=== Supplied material ===
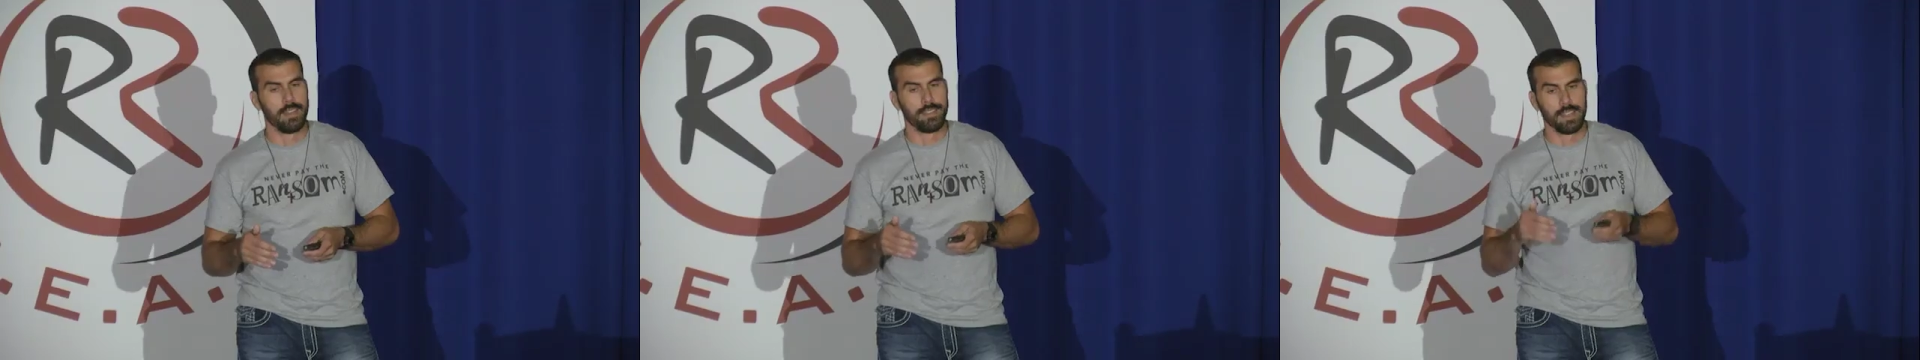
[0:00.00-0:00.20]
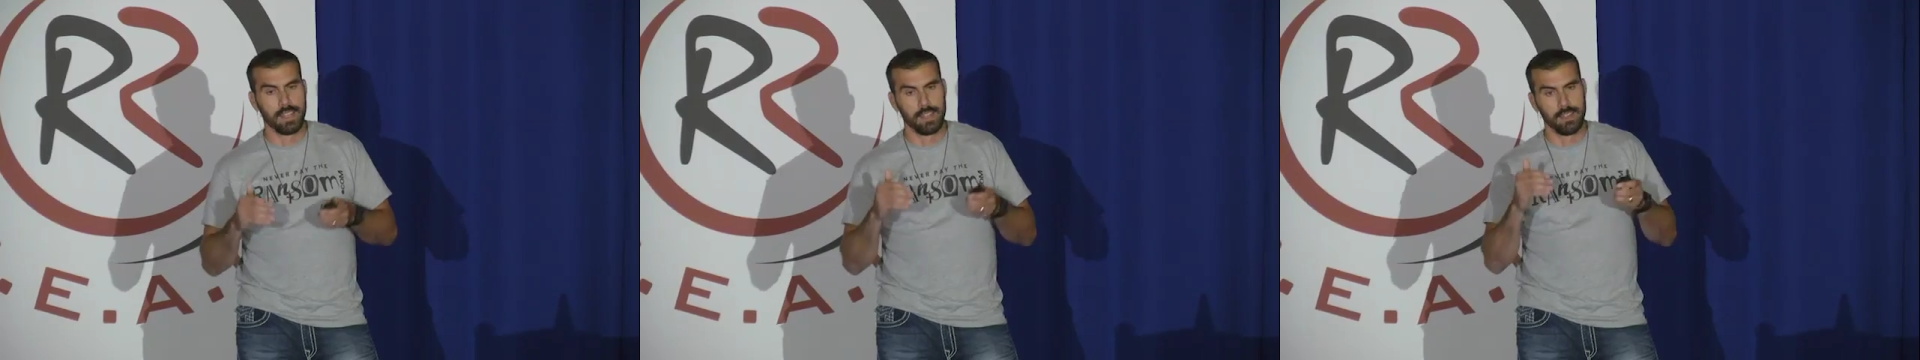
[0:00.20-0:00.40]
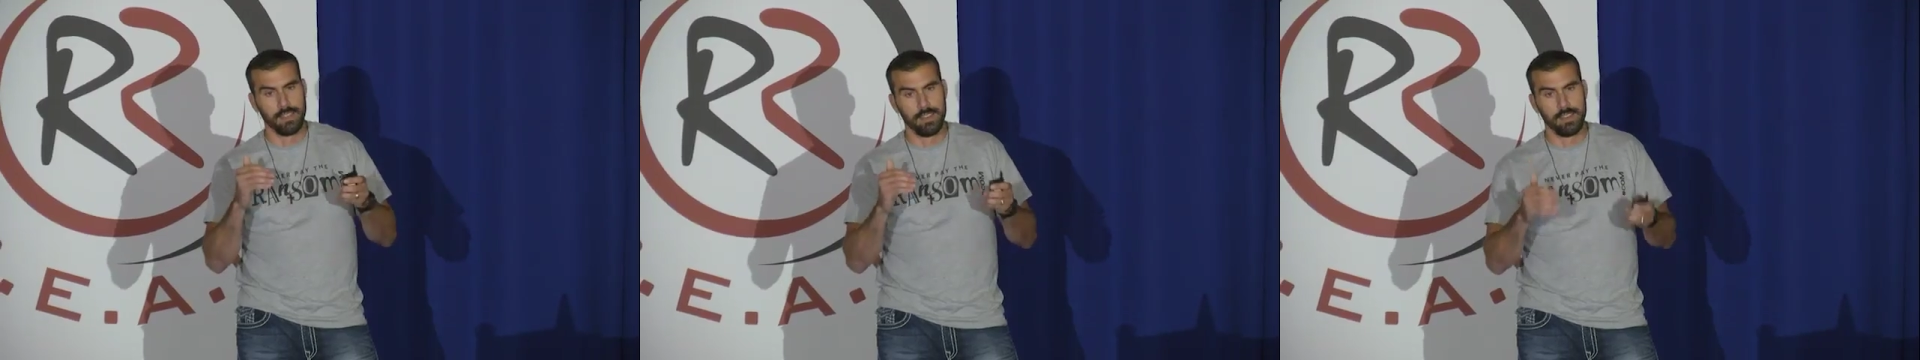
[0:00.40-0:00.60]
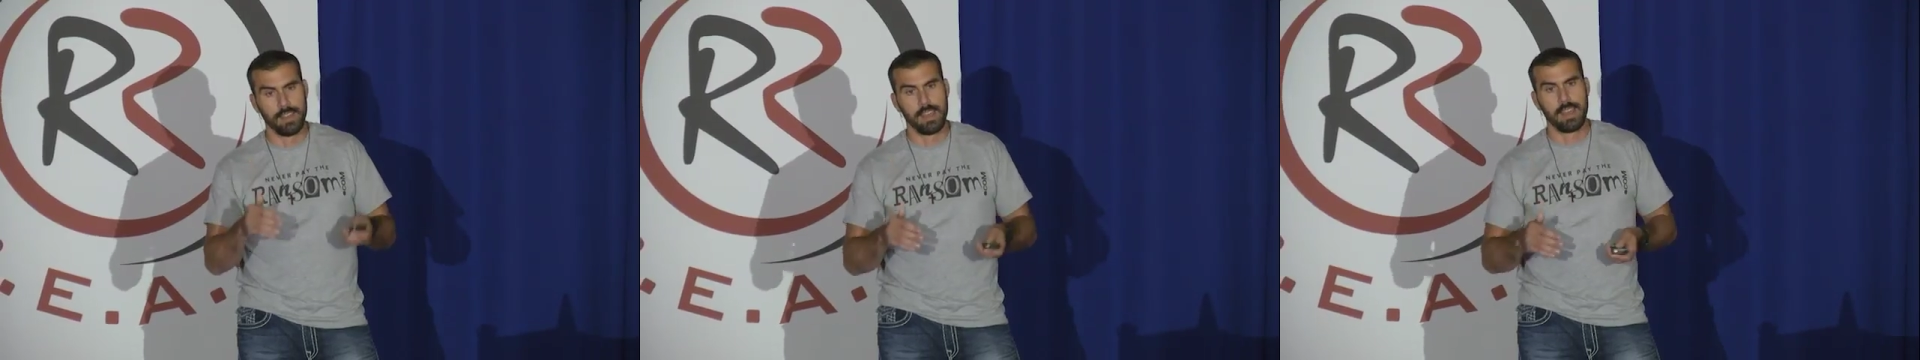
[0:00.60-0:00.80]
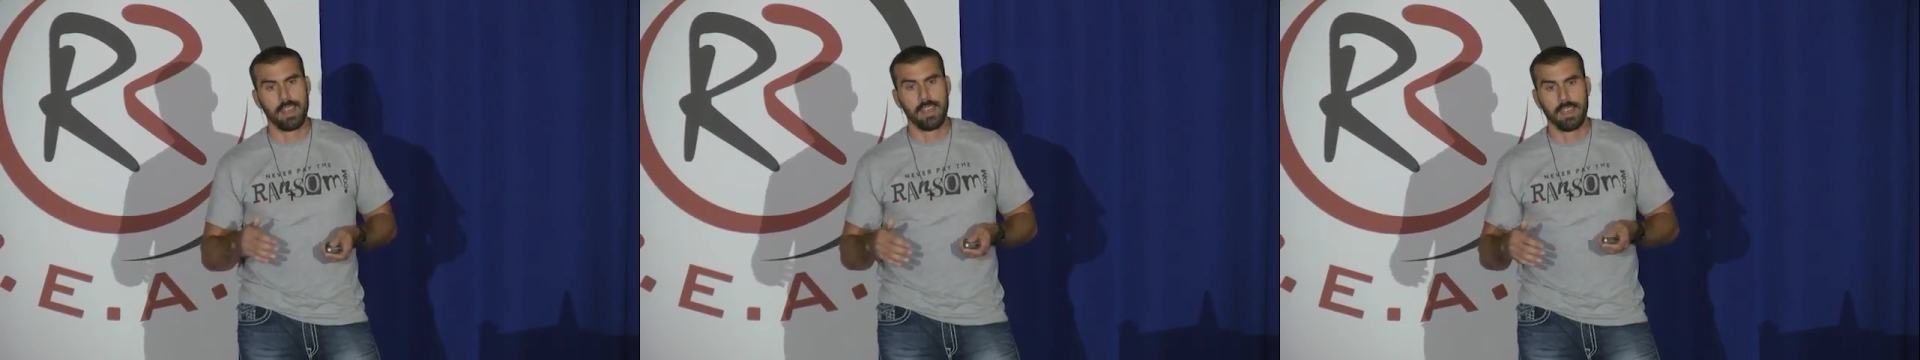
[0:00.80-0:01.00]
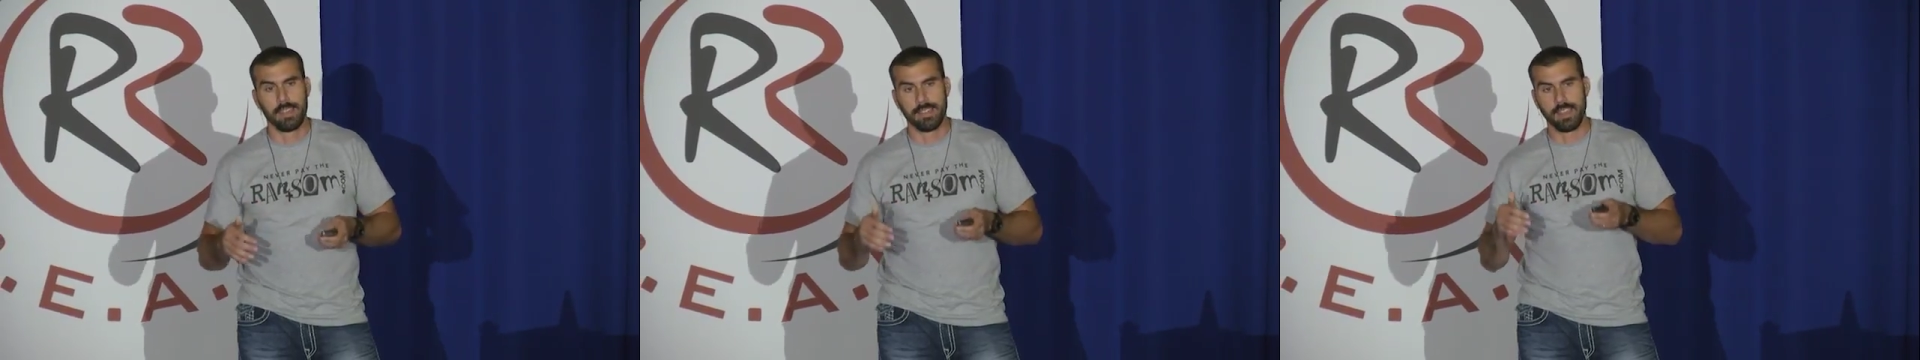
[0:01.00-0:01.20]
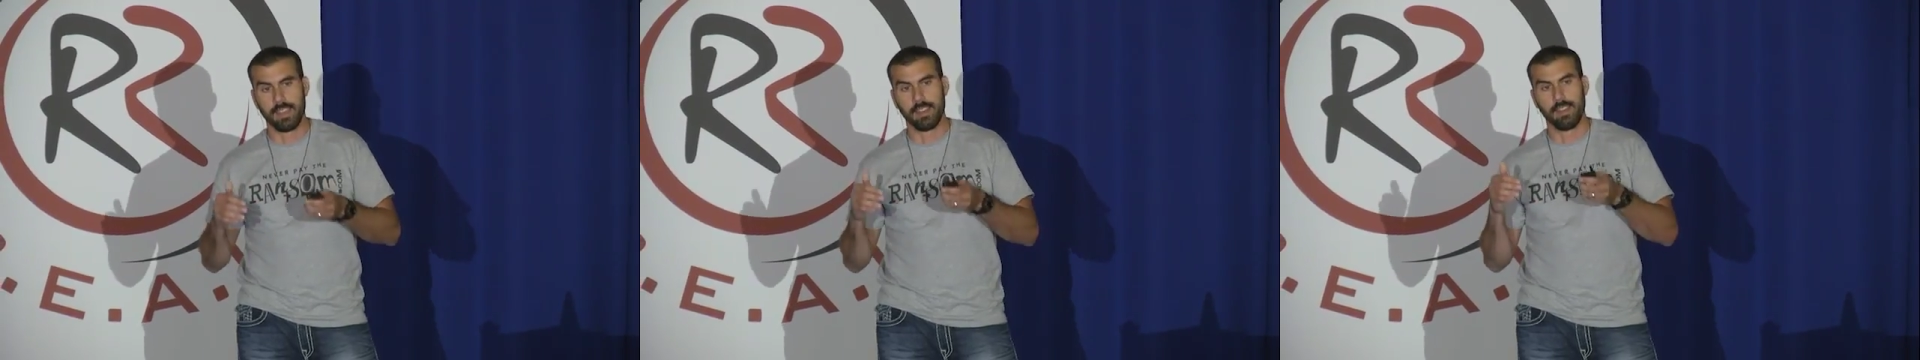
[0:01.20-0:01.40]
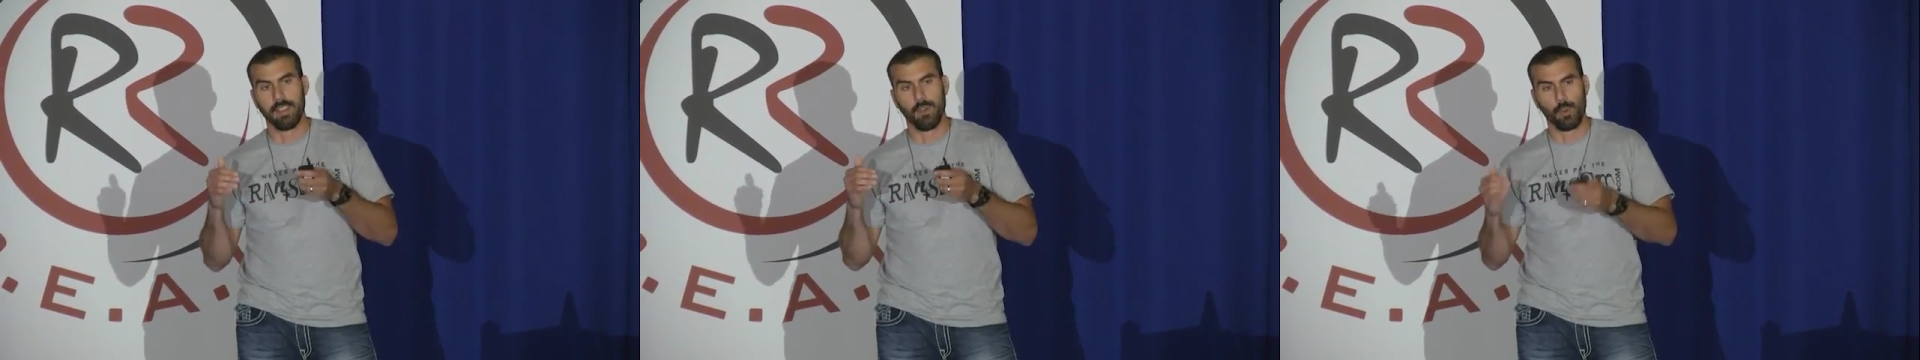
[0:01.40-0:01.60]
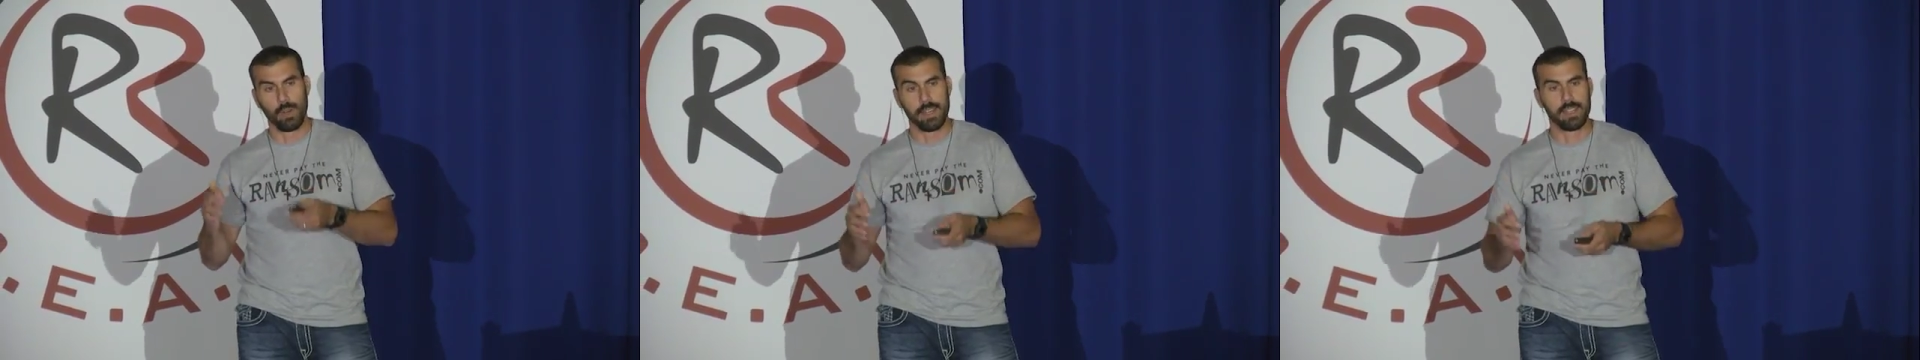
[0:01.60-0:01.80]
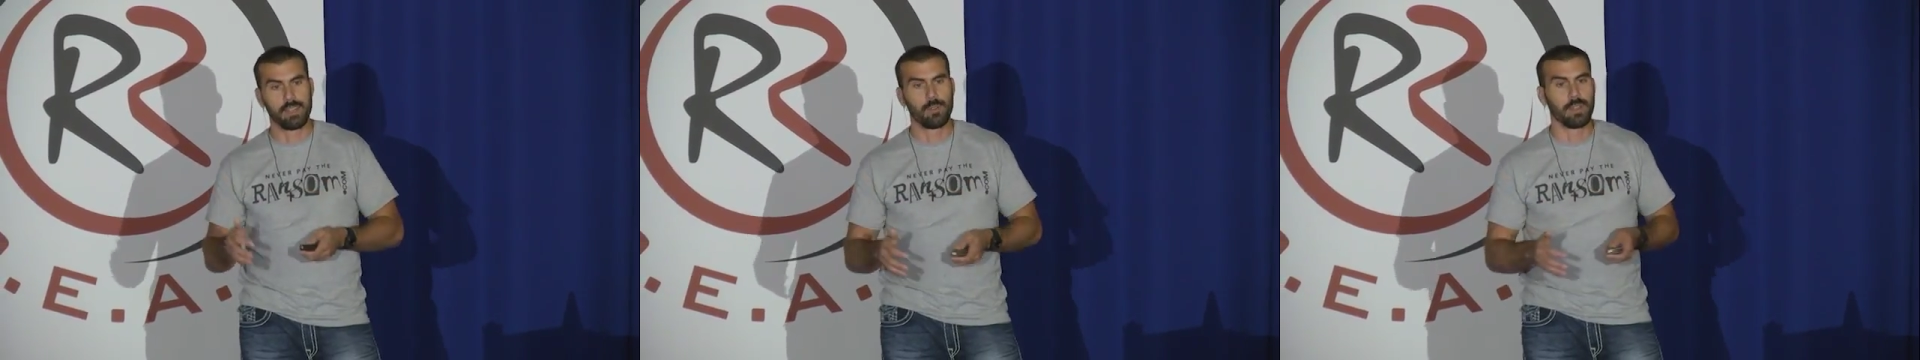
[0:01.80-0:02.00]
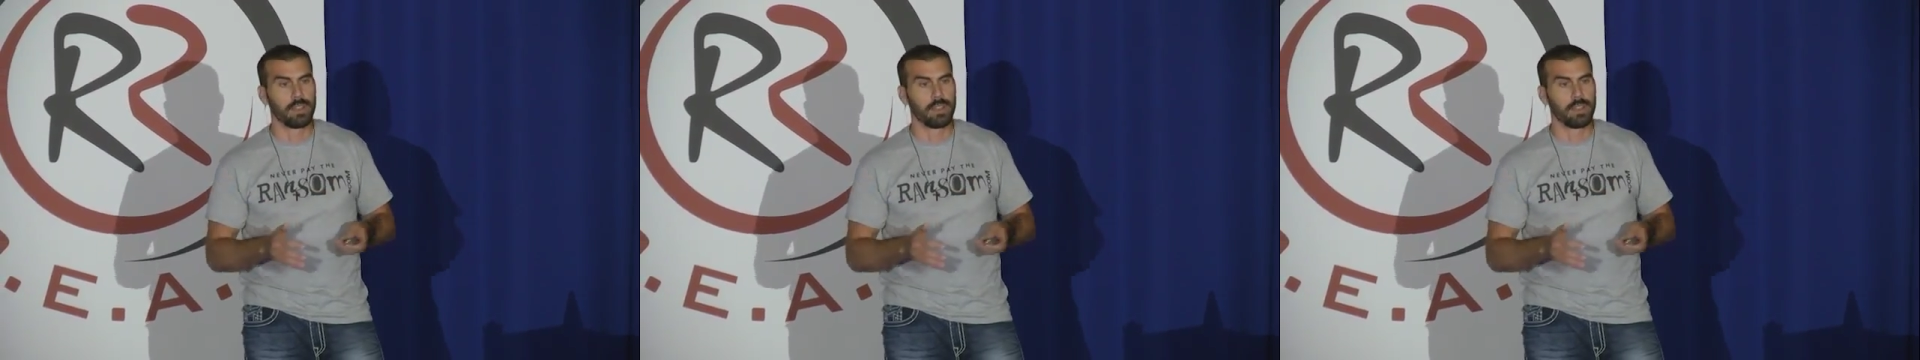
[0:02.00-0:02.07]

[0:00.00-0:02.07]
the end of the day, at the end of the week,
===
### Assignment
Word for word, copy every line of the data, excluding any pictures.

### Result of the exercise
[0:00.00-0:00.20]
[0:00.20-0:00.40]
[0:00.40-0:00.60]
[0:00.60-0:00.80]
[0:00.80-0:01.00]
[0:01.00-0:01.20]
[0:01.20-0:01.40]
[0:01.40-0:01.60]
[0:01.60-0:01.80]
[0:01.80-0:02.00]
[0:02.00-0:02.07]

[0:00.00-0:02.07]
the end of the day, at the end of the week,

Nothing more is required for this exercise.